====== MATERIAL PROVIDED ======

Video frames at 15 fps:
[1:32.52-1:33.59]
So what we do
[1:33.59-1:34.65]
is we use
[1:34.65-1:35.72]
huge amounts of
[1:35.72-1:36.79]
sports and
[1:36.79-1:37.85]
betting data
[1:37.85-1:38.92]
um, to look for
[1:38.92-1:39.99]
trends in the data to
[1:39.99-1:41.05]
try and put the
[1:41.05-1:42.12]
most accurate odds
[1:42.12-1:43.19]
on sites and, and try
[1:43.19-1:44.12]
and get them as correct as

======
====== MATERIAL PROVIDED ======

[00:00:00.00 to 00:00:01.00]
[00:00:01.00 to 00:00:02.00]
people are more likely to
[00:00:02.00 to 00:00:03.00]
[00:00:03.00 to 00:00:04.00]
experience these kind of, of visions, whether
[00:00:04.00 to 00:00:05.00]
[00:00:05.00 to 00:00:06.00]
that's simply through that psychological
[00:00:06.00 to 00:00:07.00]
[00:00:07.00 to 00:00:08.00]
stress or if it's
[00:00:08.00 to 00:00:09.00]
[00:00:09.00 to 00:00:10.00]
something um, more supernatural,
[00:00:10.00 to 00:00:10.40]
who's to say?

======
====== MATERIAL PROVIDED ======

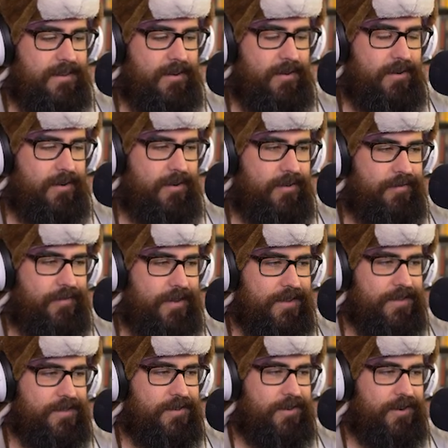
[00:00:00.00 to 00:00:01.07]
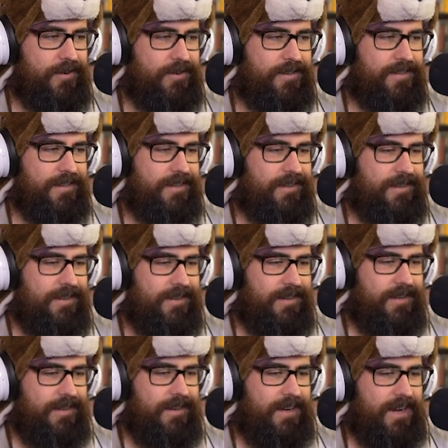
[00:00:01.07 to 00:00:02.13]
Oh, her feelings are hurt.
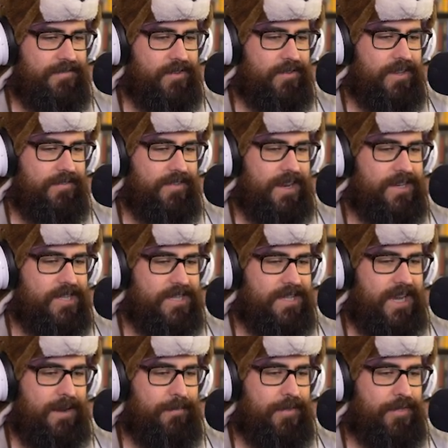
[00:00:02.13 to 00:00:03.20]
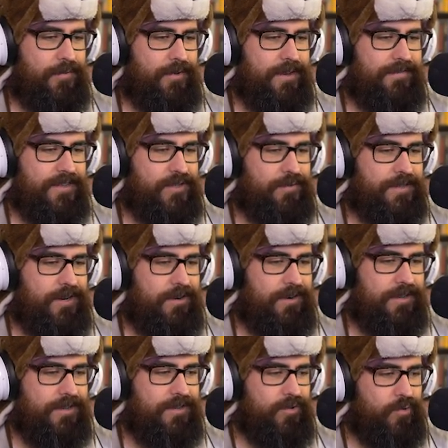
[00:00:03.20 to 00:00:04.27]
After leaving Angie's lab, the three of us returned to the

======

▸ WORK ORDER
Retype the entries above exactly, but only from the line containing "[00:00:03.00 to 00:00:04.00]" through the line containing "[00:00:08.00 to 00:00:09.00]", both included.

▸ TASK OUTPUT
[00:00:03.00 to 00:00:04.00]
experience these kind of, of visions, whether
[00:00:04.00 to 00:00:05.00]
[00:00:05.00 to 00:00:06.00]
that's simply through that psychological
[00:00:06.00 to 00:00:07.00]
[00:00:07.00 to 00:00:08.00]
stress or if it's
[00:00:08.00 to 00:00:09.00]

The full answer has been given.